Collected data:
--------------------------------

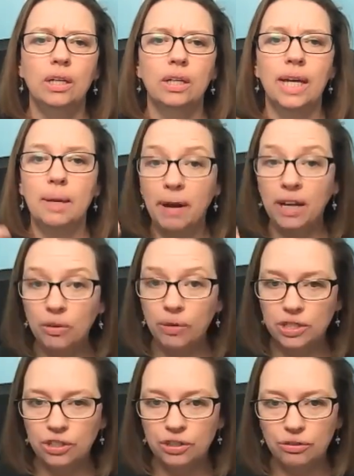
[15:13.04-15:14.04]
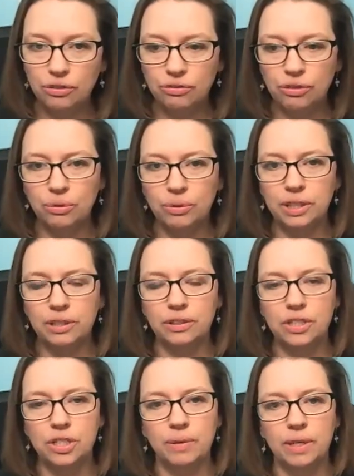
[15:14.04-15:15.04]
am I going to go through with
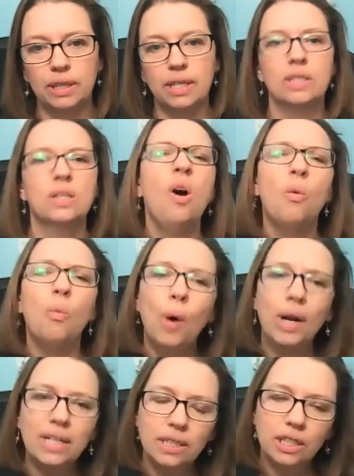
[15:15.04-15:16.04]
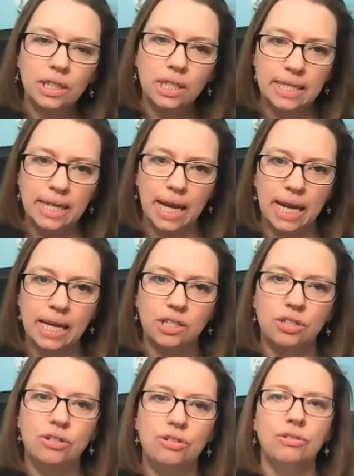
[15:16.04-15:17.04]
doing this? What is it going to take
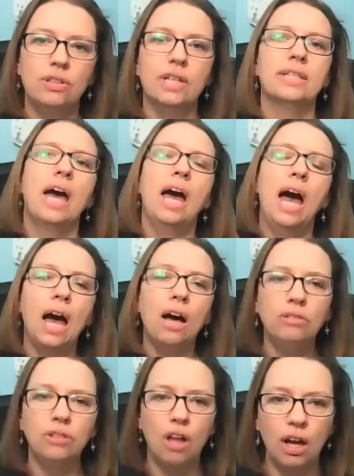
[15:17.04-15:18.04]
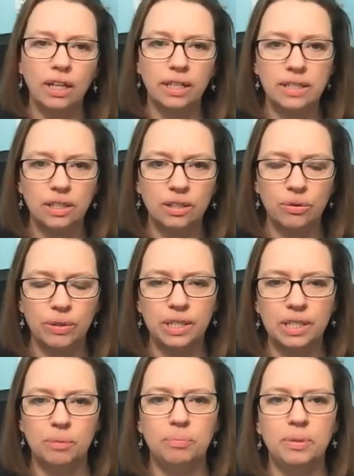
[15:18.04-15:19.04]
to do this? How long is it going
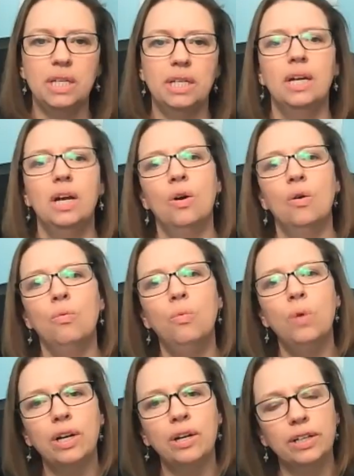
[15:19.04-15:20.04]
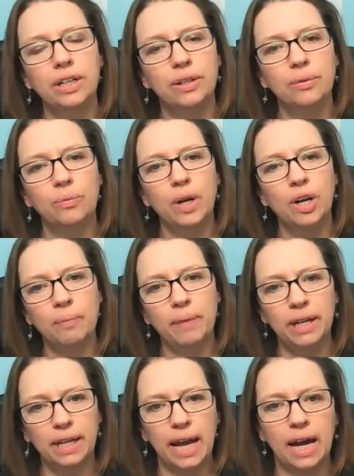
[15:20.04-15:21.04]
to be? Where am I
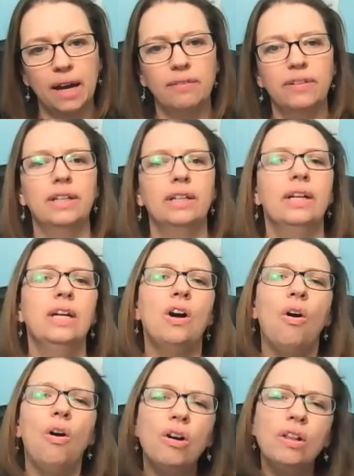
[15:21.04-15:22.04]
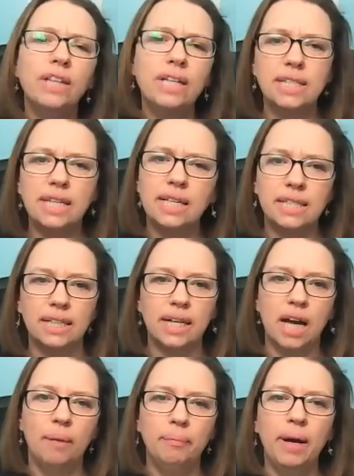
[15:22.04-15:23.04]
going to have it? All these things that
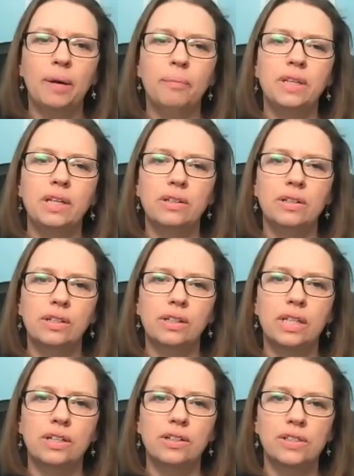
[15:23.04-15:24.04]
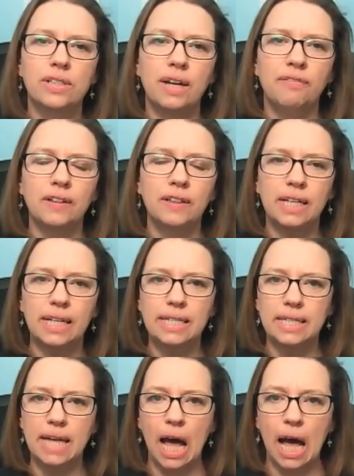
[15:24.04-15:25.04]
come up, there's definitely
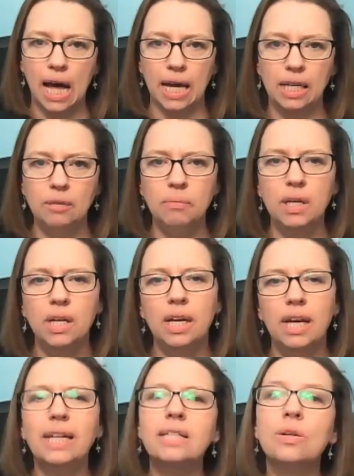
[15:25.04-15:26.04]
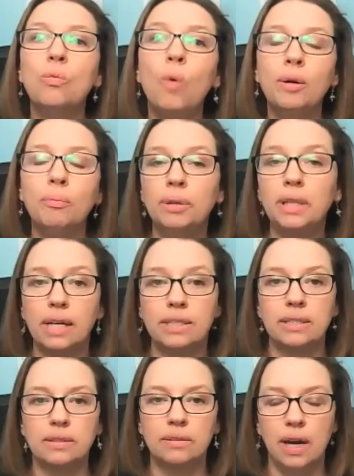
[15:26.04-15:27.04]
a time, and it's a
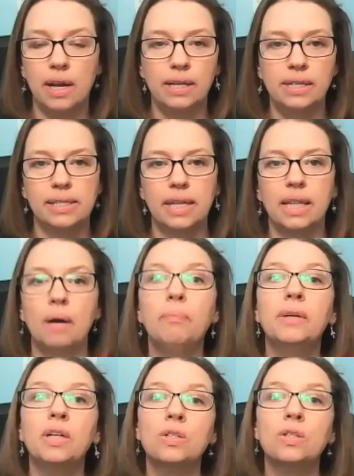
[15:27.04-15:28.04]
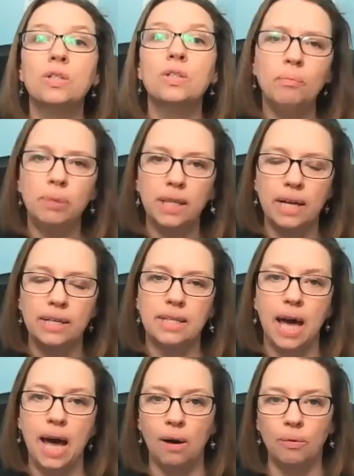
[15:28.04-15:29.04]
1+, I didn't say that, but it's 1+
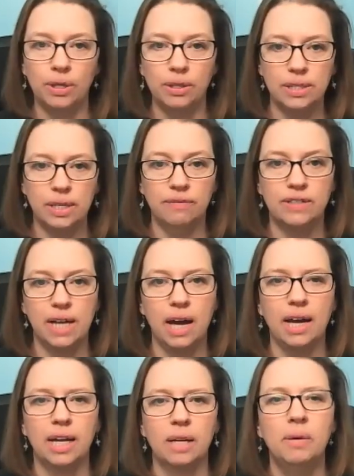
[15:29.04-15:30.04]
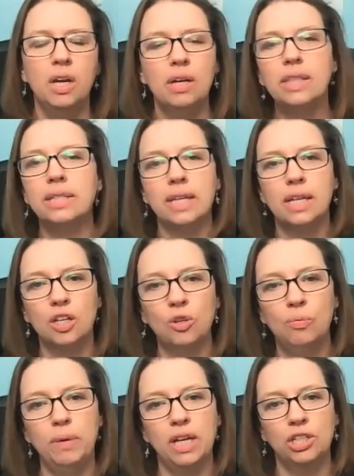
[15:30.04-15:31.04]
hours of time, this
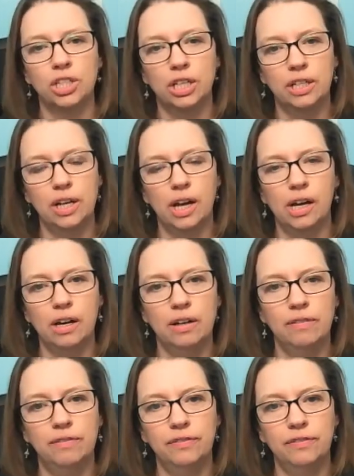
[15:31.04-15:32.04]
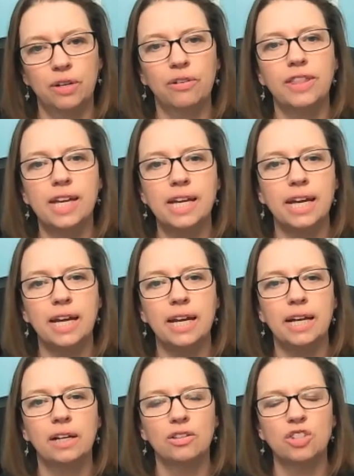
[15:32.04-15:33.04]
incubation of,
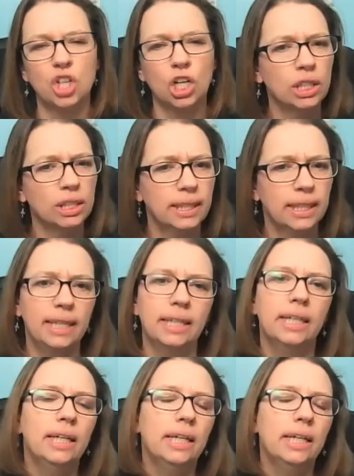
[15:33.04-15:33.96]
thinking, journaling,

--------------------------------

▶ **Problem statement**
Retype exactly the lines above, starting at the line containing "[15:25.04-15:26.04]" and ending with the last line, both included; leave out the pictures.

▶ **Answer to the problem**
[15:25.04-15:26.04]
[15:26.04-15:27.04]
a time, and it's a
[15:27.04-15:28.04]
[15:28.04-15:29.04]
1+, I didn't say that, but it's 1+
[15:29.04-15:30.04]
[15:30.04-15:31.04]
hours of time, this
[15:31.04-15:32.04]
[15:32.04-15:33.04]
incubation of,
[15:33.04-15:33.96]
thinking, journaling,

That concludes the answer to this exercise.